What is the difference between an independent optometrist and a chain?
Ownership and structure. A chain practice runs to a model set elsewhere: appointment lengths, stock lists, and targets are decided at head office. An independent practice is owned by the people in the room, so appointment length, equipment, frame selection, and clinical approach are all local decisions. At Six Six that means 30-minute examinations with the same clinician throughout, an on-site lens lab, and a frame edit chosen by the people who fit it.
Is an independent optometrist more expensive?
Not necessarily. Six Six is a private billing practice: there is a standard fee for the comprehensive examination, and for eligible patients the Medicare rebate is processed on the spot, leaving a small out-of-pocket difference. Any additional testing with its own fee is explained before it happens. Frames and lenses are priced by what they are, and entry points are comparable with quality chain ranges.
How long does an eye test take at Six Six?
Allow about 30 minutes. The format leaves room for a proper history, complete testing including OCT imaging where indicated, and an unhurried explanation of the results.
Can I get glasses the same day?
Often, yes. Six Six has an on-site lens cutting lab, one of the only at an optometry practice in Melbourne’s CBD, so many prescriptions can be cut and fitted the same day as your examination.

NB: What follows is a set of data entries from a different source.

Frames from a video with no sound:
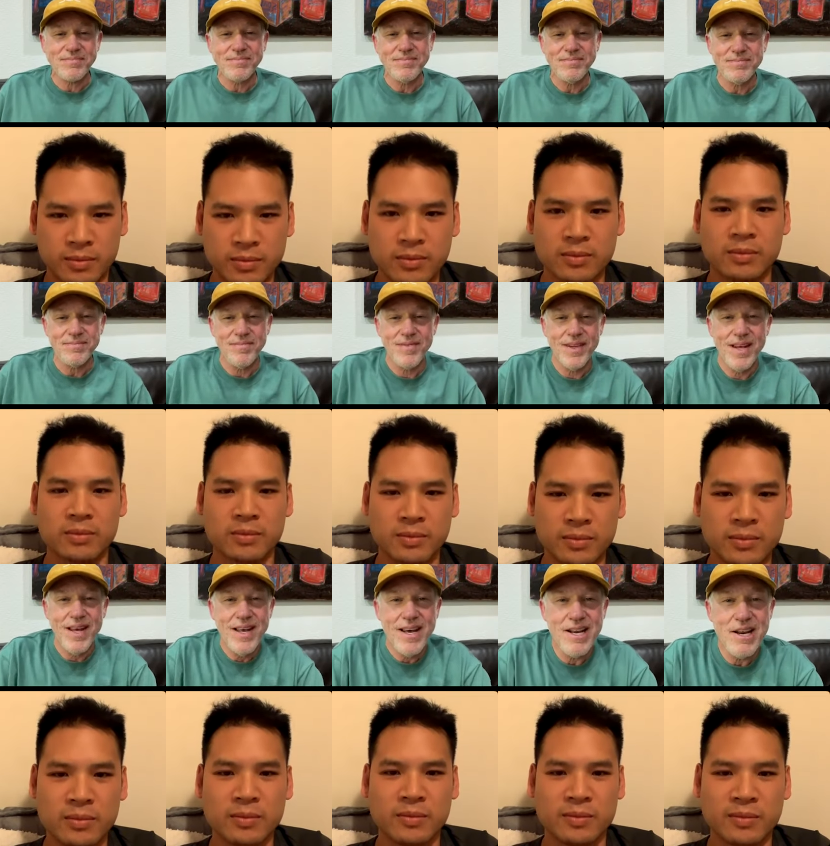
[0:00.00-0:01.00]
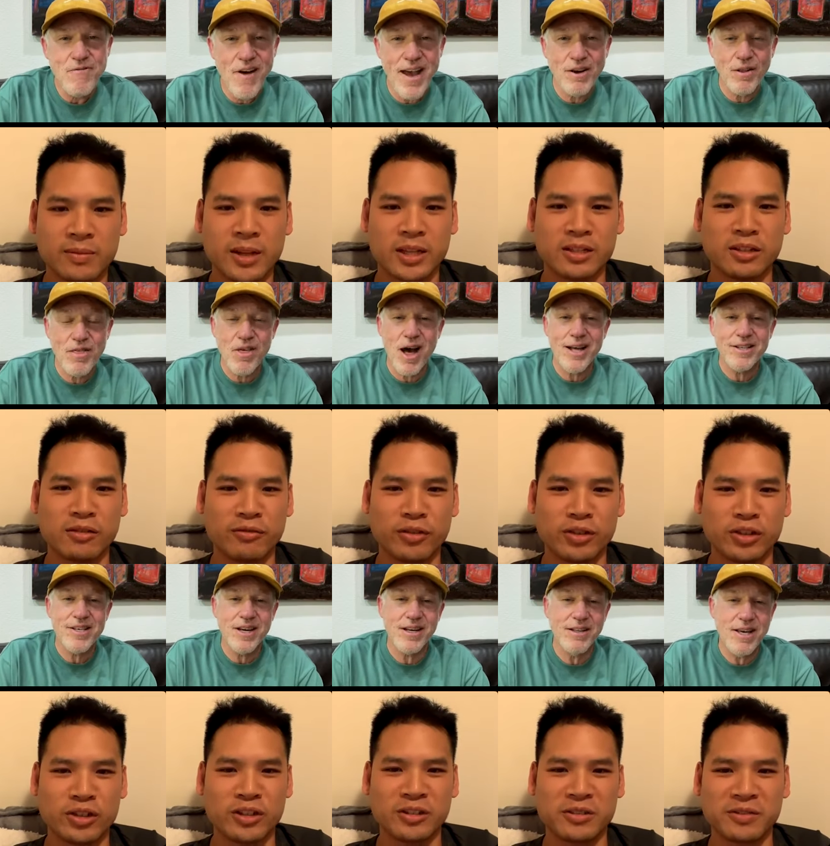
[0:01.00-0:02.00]
Speaker 1: mm. any final
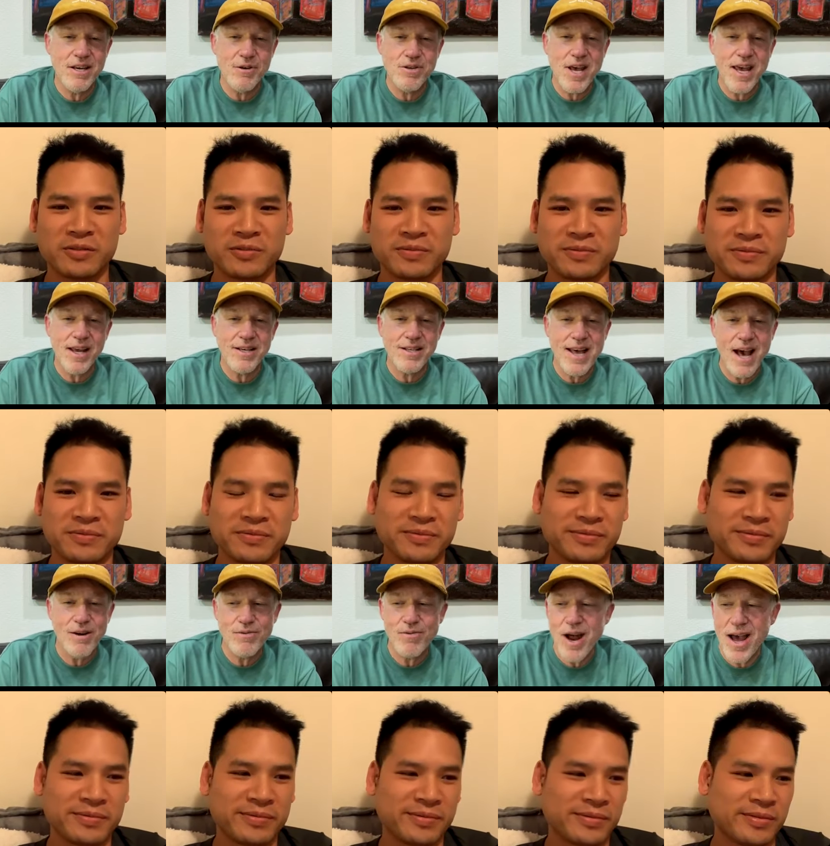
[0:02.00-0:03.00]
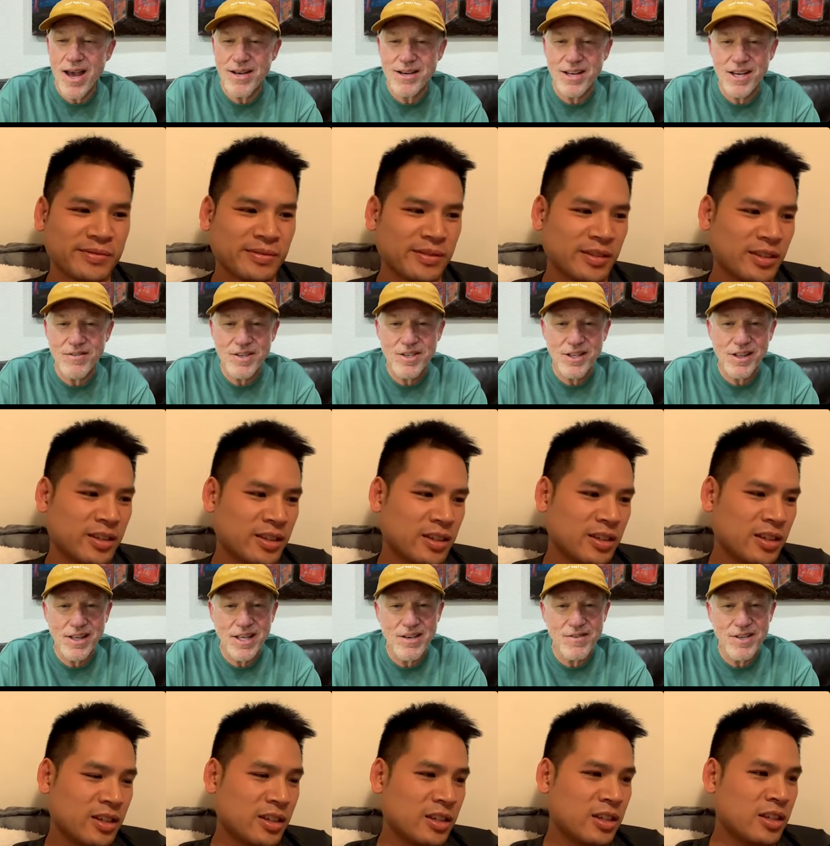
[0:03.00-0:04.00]
thoughts i'm going to let you take us out ryan give us
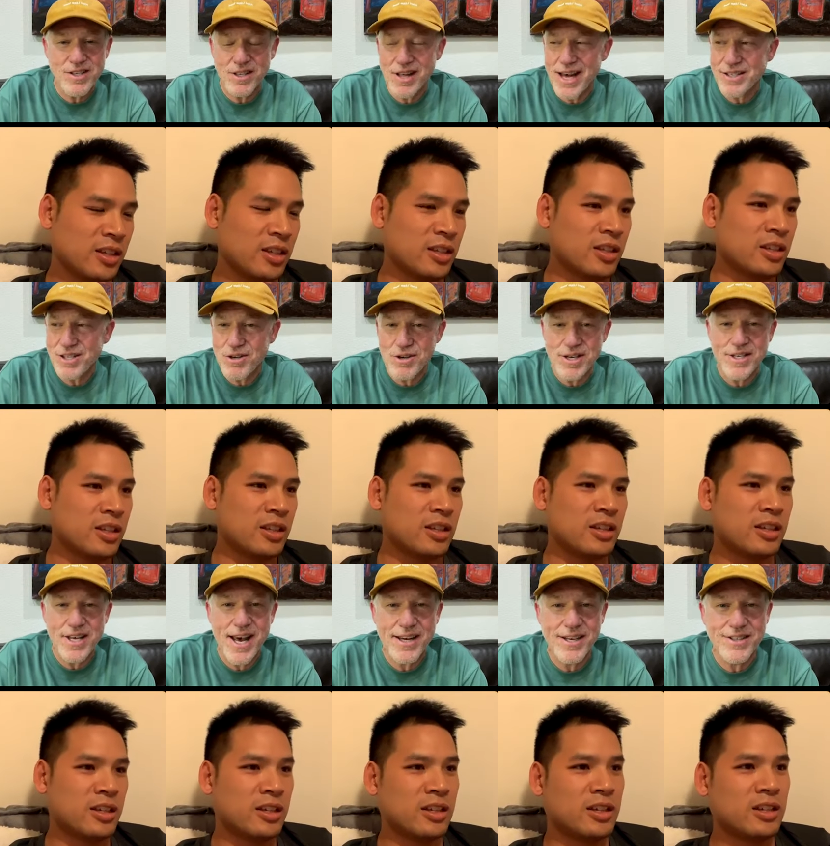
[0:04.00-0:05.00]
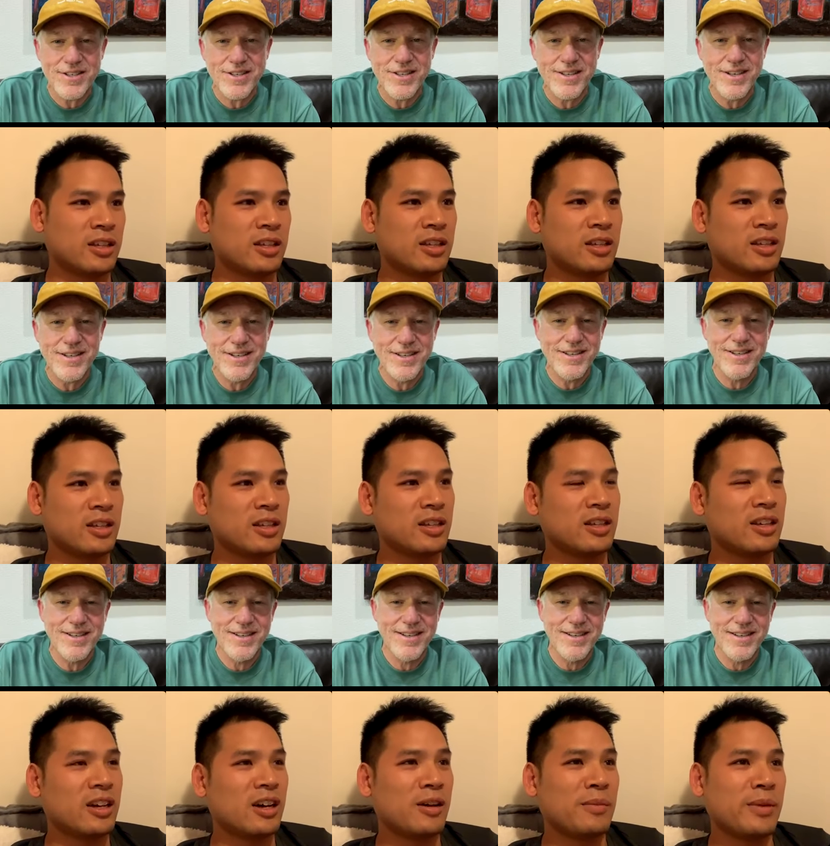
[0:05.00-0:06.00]
the give us the last 30 seconds
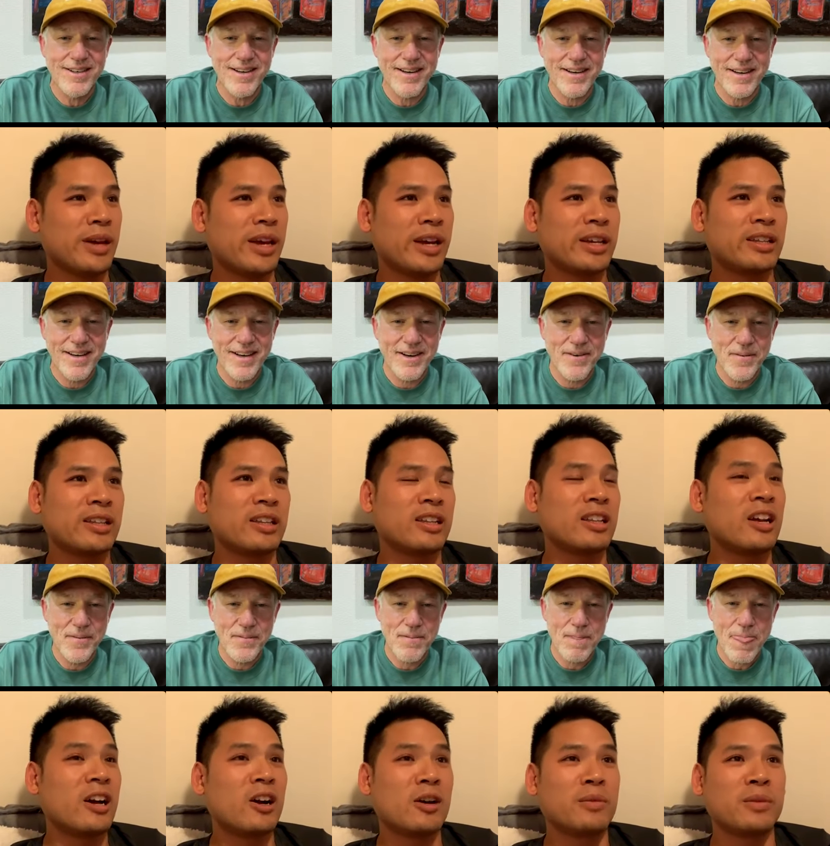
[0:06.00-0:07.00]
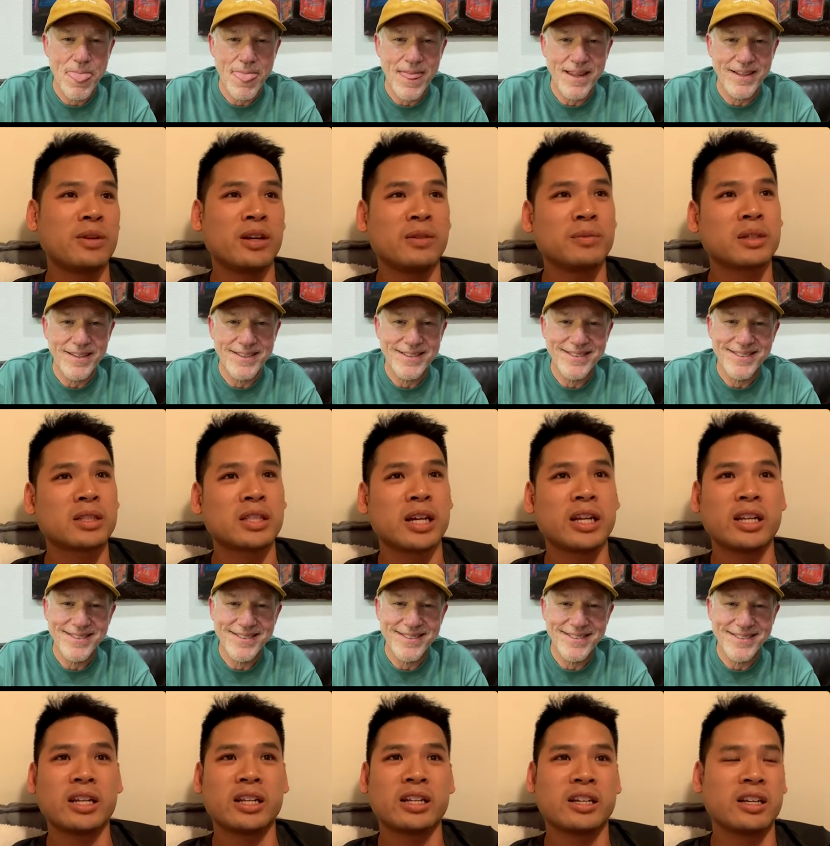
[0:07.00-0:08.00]
Speaker 2: Oh man, Now I'm I'm
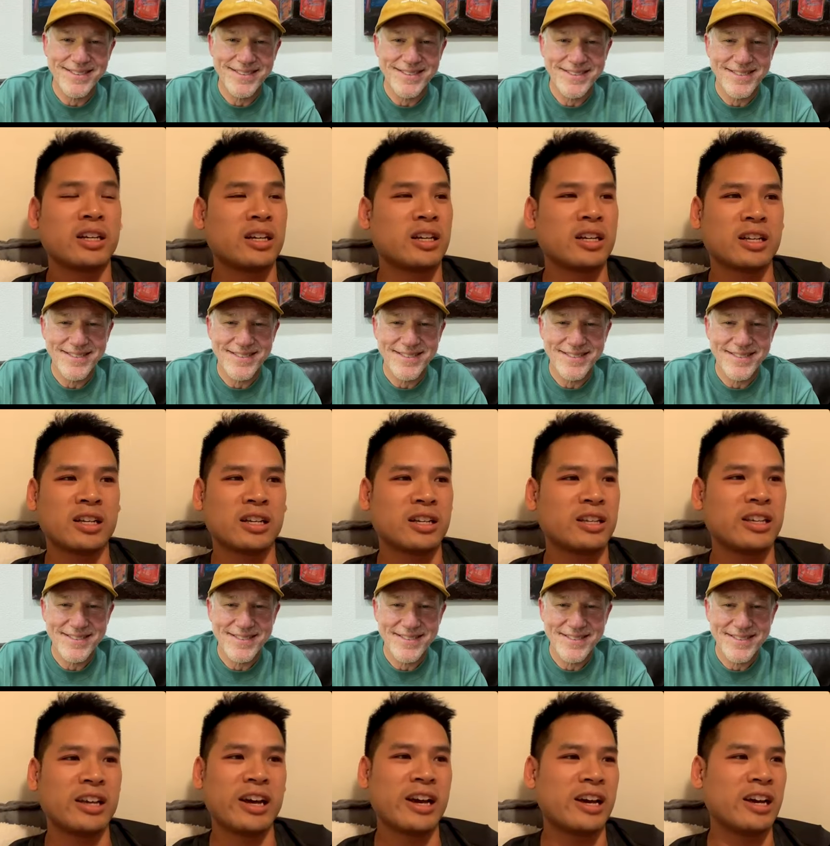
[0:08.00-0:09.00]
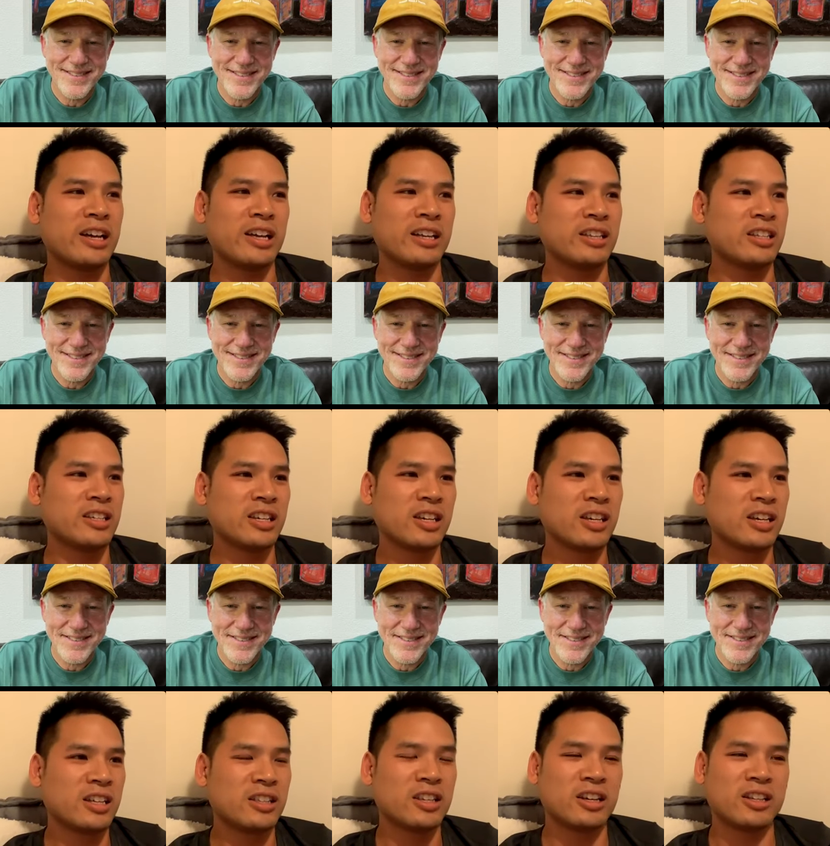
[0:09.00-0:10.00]
excited. Uh, yeah, it's
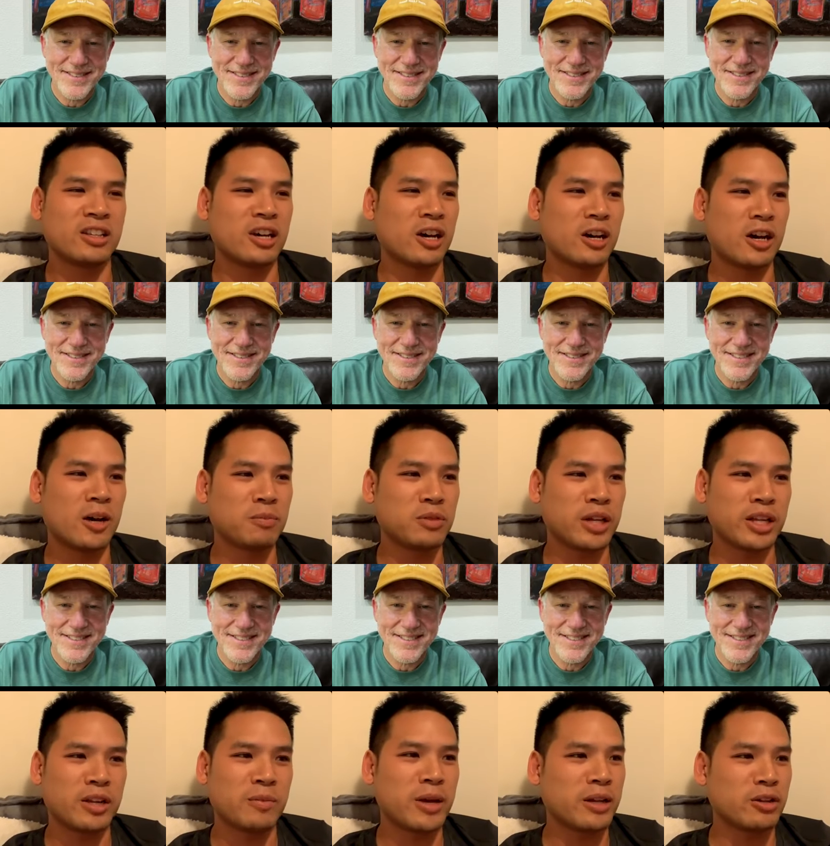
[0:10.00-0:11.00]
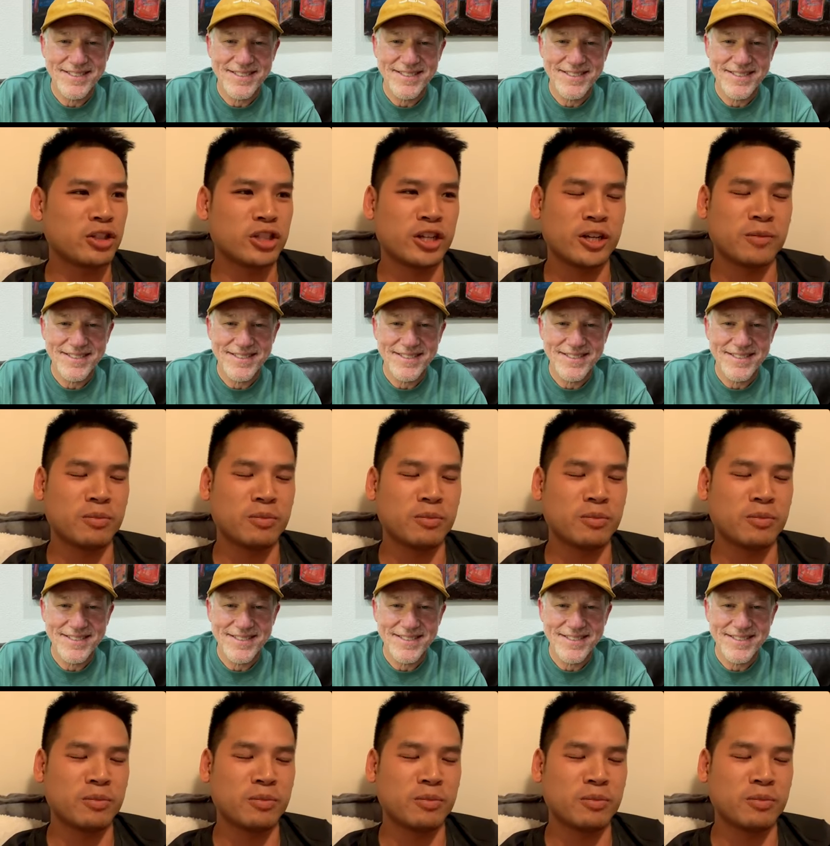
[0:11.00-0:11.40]
the the updated mentorship,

What eyewear brands does Six Six carry?
An edit of independent and designer houses including AHLEM, AKONI, Garrett Leight, LGR, MOSCOT, Mr. Leight, MYKITA, Thierry Lasry, and Unique Design Milano, several of them rare in Australia, alongside pieces from fashion houses. The selection is curated by the people who fit it, in store, one on one.
Do I need a referral to book?
No referral is needed. You can book an eye examination with Dr Natalie Boffa directly, online or by phone. A one-on-one styling appointment is also available for booking.